PROBLEM TO SOLVE:
Could you retype exactly the lines below between the one holding "[18:51.28-18:52.18]" and the one holding "[19:01.18-19:01.38]", inclusive, leaving out any pictures?

EXCERPTED RECORDS:
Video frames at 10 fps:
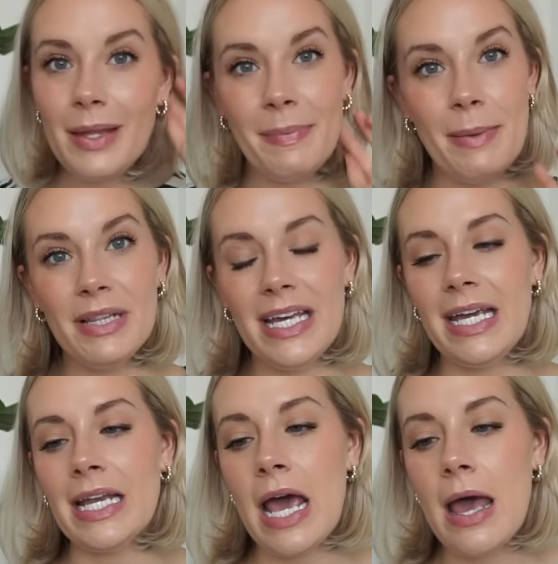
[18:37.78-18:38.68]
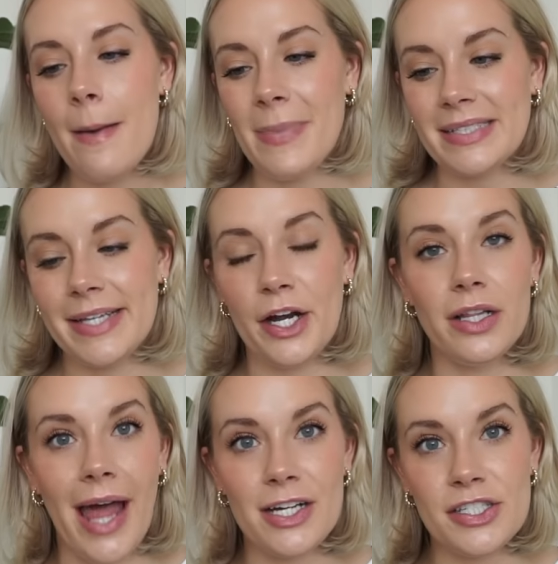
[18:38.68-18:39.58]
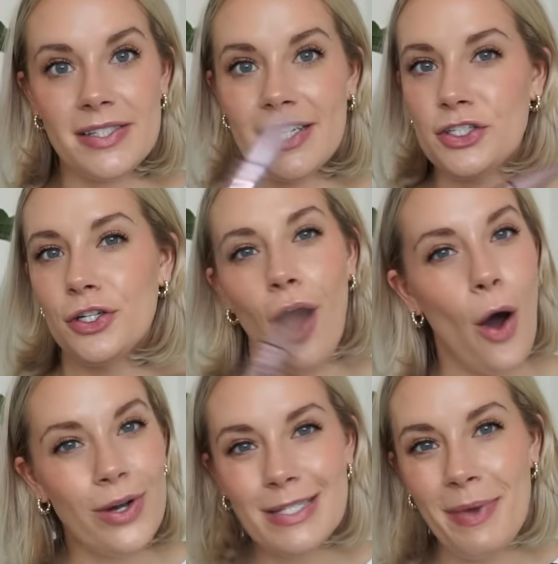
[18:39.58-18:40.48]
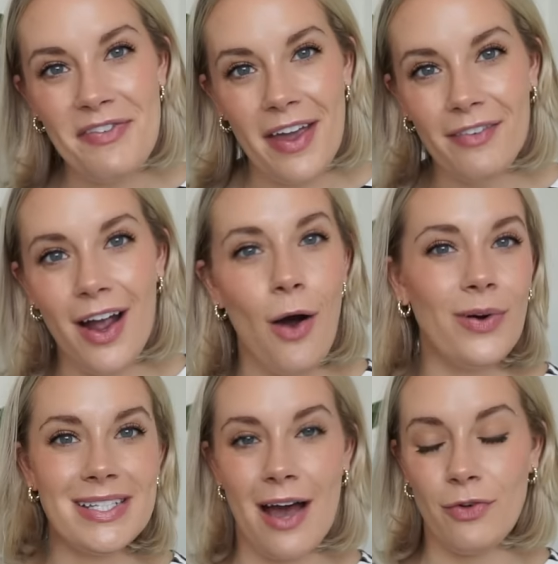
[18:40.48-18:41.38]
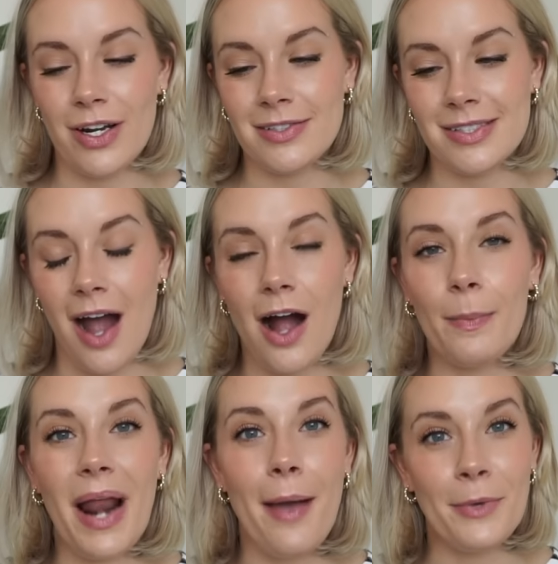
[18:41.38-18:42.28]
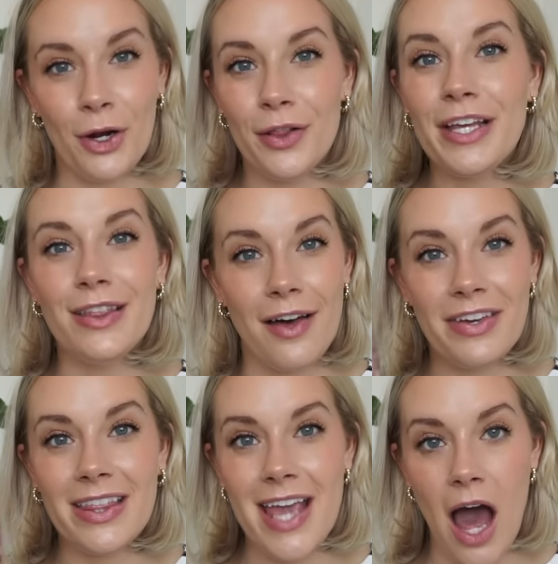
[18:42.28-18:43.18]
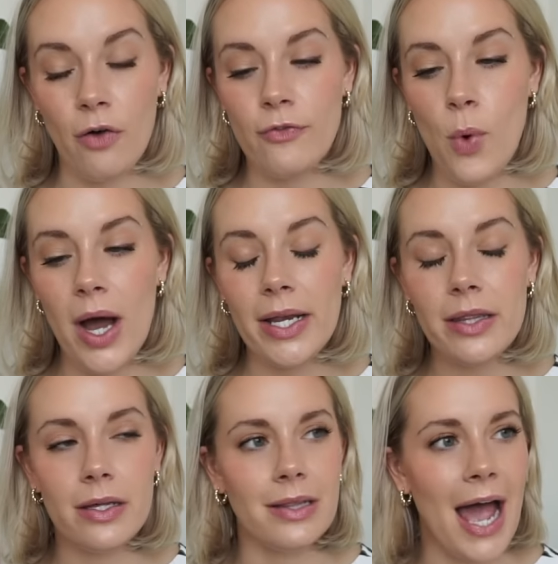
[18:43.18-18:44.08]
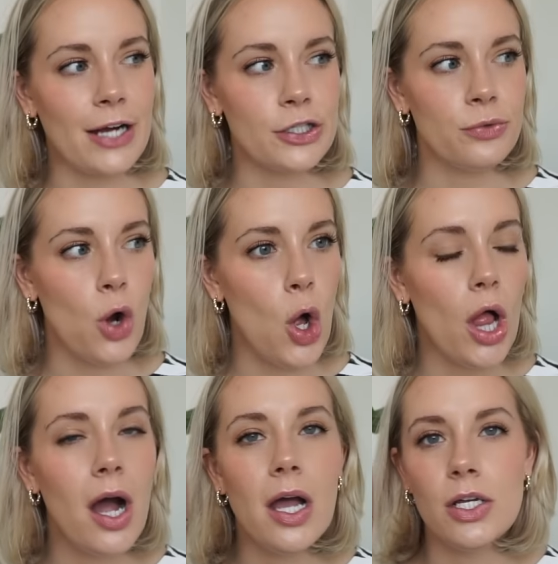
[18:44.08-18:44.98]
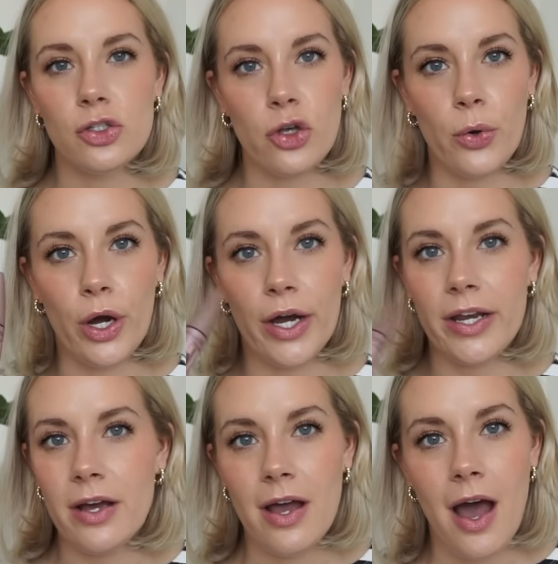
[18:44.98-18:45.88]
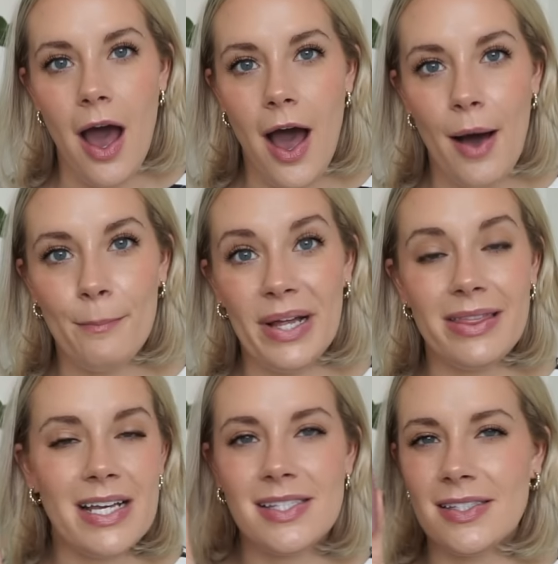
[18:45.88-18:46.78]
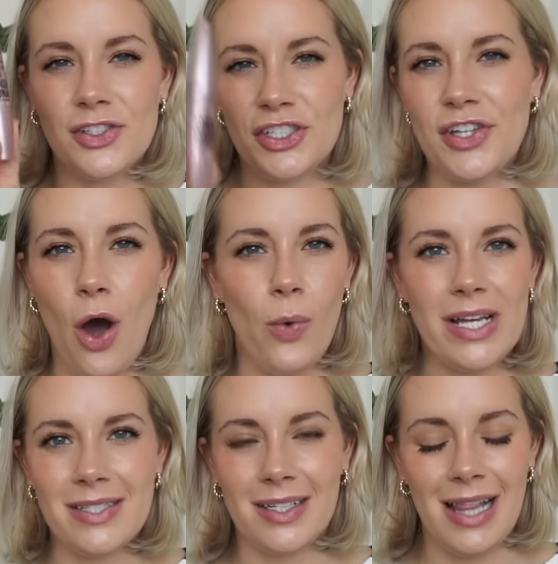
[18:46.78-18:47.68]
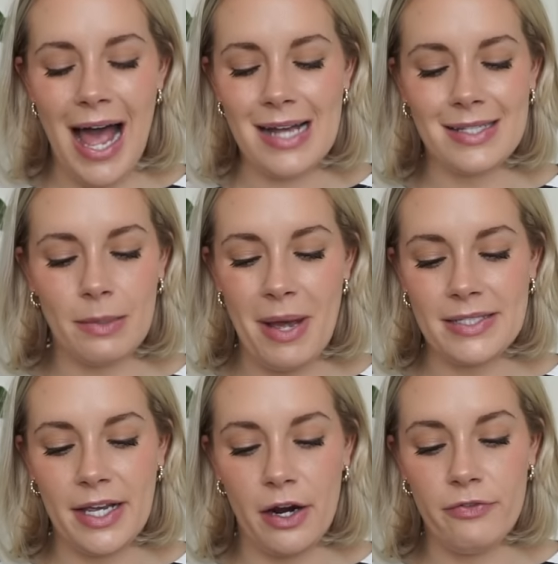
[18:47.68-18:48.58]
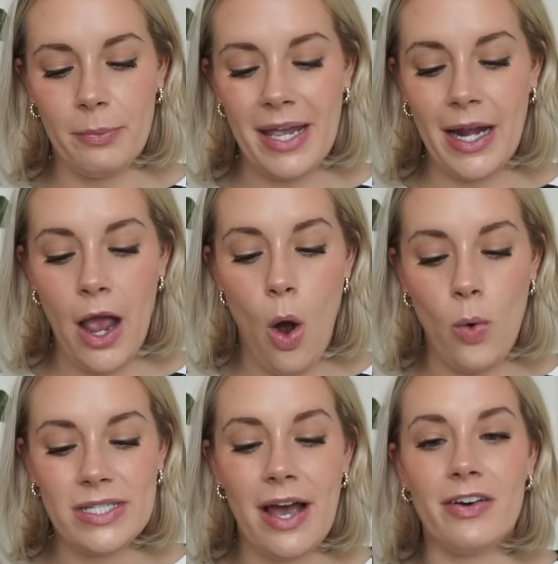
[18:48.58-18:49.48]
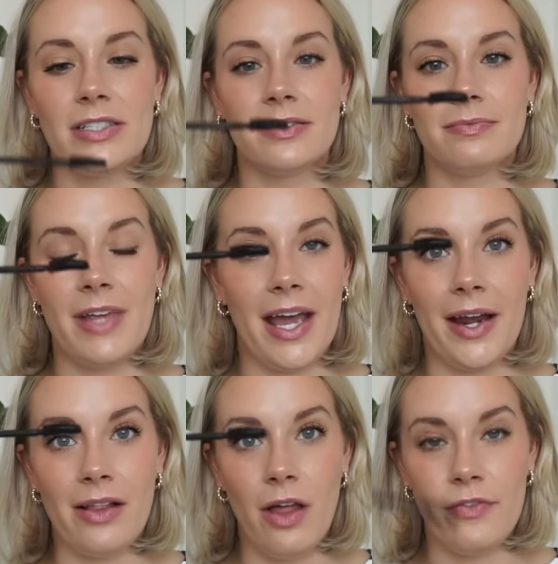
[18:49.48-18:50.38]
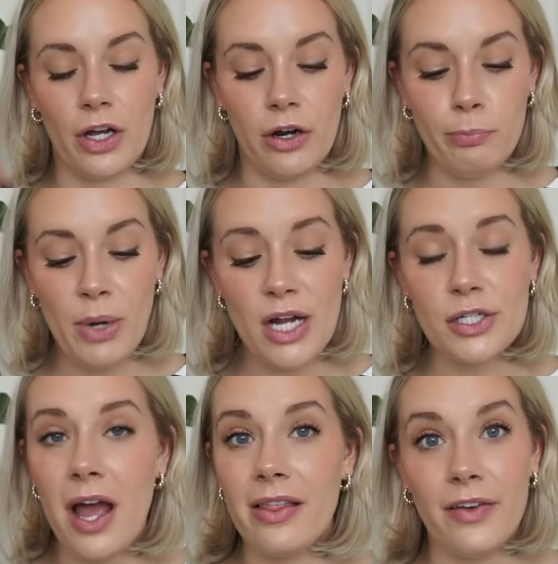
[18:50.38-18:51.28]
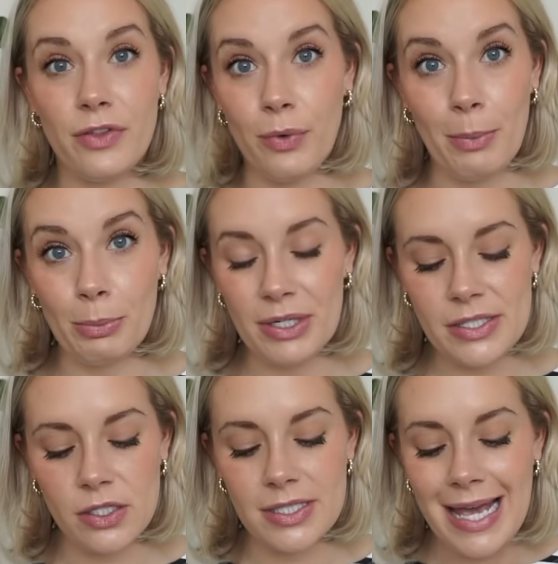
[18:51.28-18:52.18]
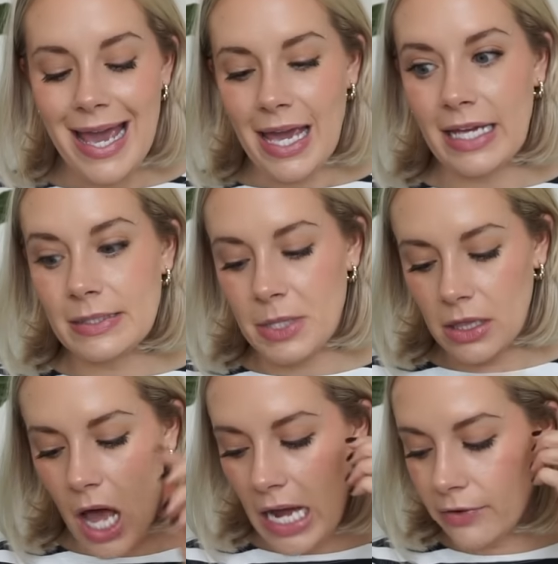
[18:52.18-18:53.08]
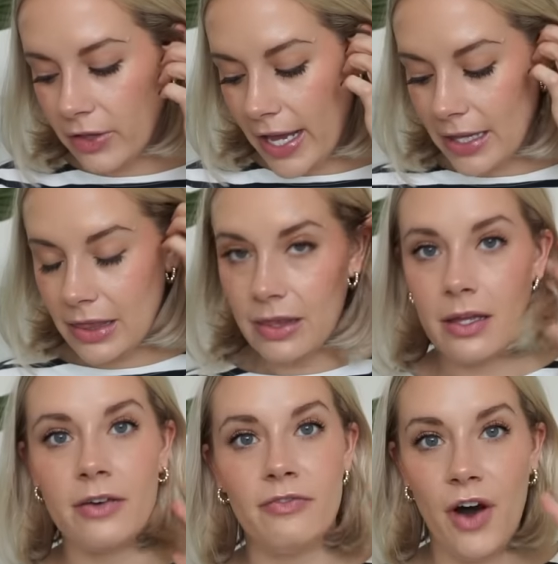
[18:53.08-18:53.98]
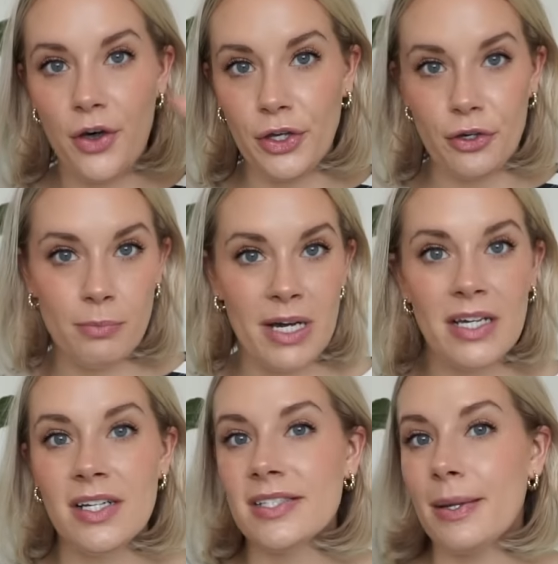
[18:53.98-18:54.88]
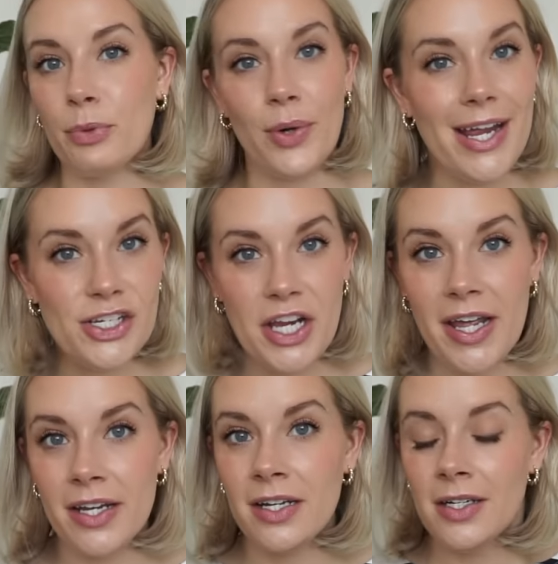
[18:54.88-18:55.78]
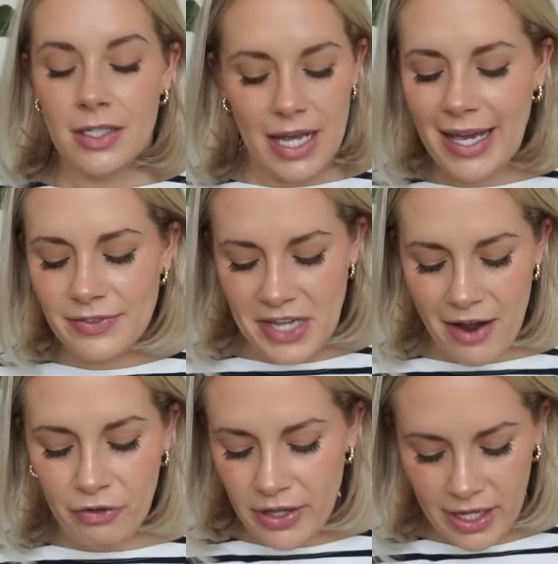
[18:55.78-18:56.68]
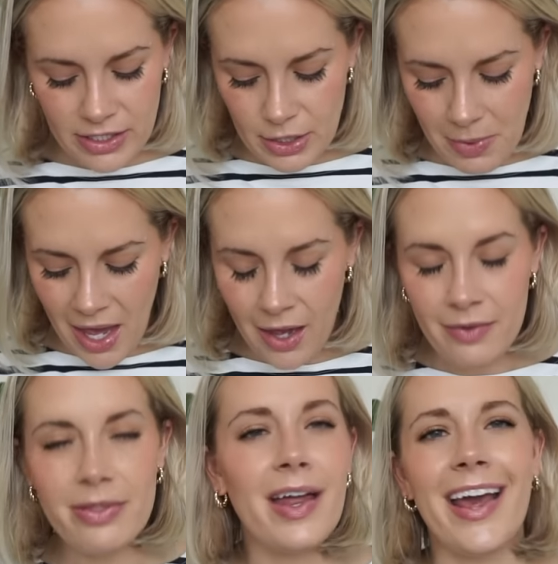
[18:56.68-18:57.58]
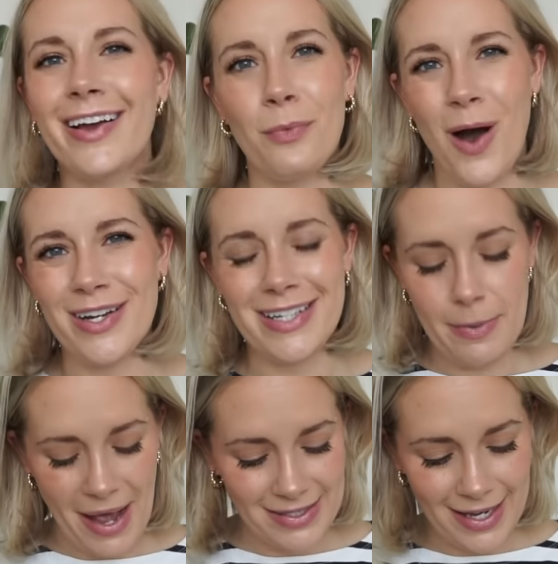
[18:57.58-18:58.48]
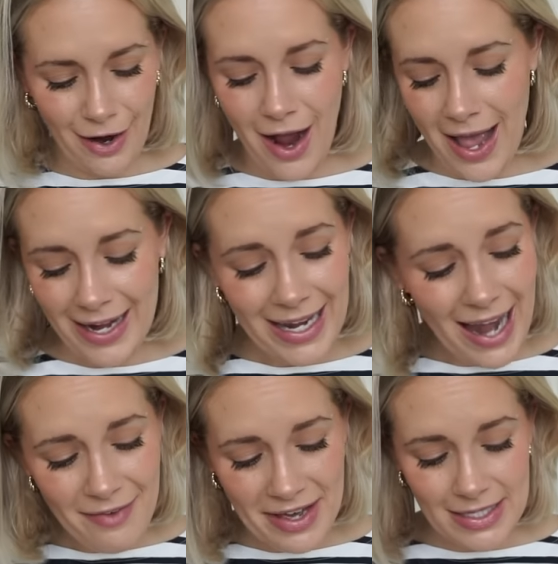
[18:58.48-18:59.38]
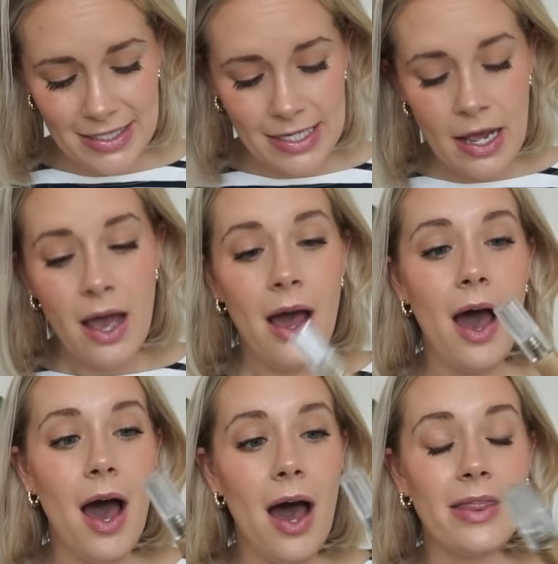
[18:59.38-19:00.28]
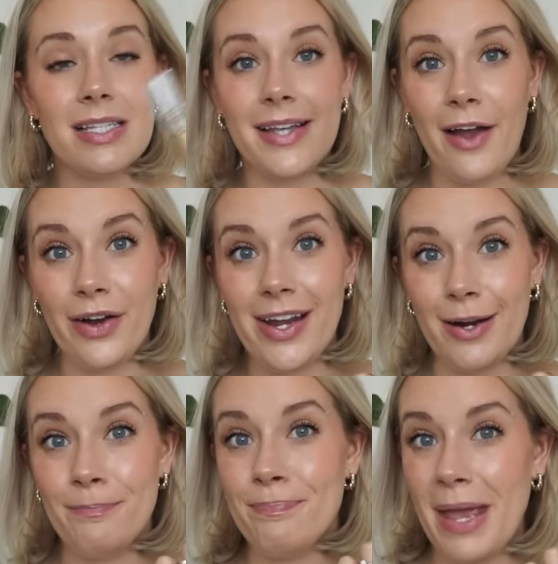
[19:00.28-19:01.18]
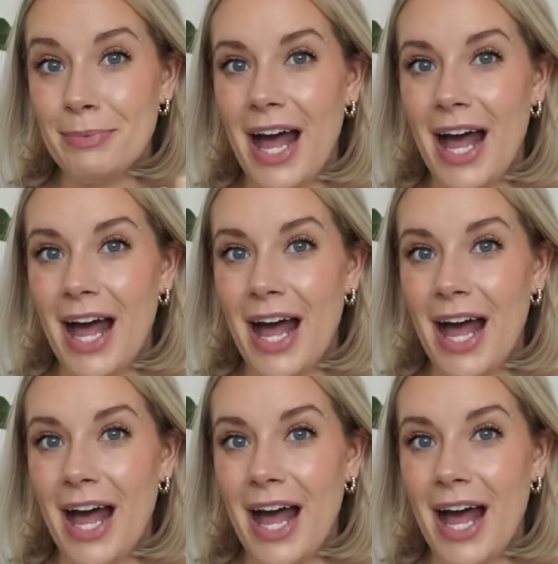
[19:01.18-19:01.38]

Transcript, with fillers: Maybelline Mascara Lash Sensational, always my favorite, always have one on stock, but I'm currently loving the e.l.f. one, the Lash and Roll so good. Um, but this is just always a classic mascara for me and I always have it on hand. I love the curved brush. I love the rubber bristles. It gives me a lot of length, volume, separation. It gives everything to me that I could want in a mascara and I love it. Uh, this guy right here, Babe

ANSWER FOR THIS EXERCISE:
[18:51.28-18:52.18]
[18:52.18-18:53.08]
[18:53.08-18:53.98]
[18:53.98-18:54.88]
[18:54.88-18:55.78]
[18:55.78-18:56.68]
[18:56.68-18:57.58]
[18:57.58-18:58.48]
[18:58.48-18:59.38]
[18:59.38-19:00.28]
[19:00.28-19:01.18]
[19:01.18-19:01.38]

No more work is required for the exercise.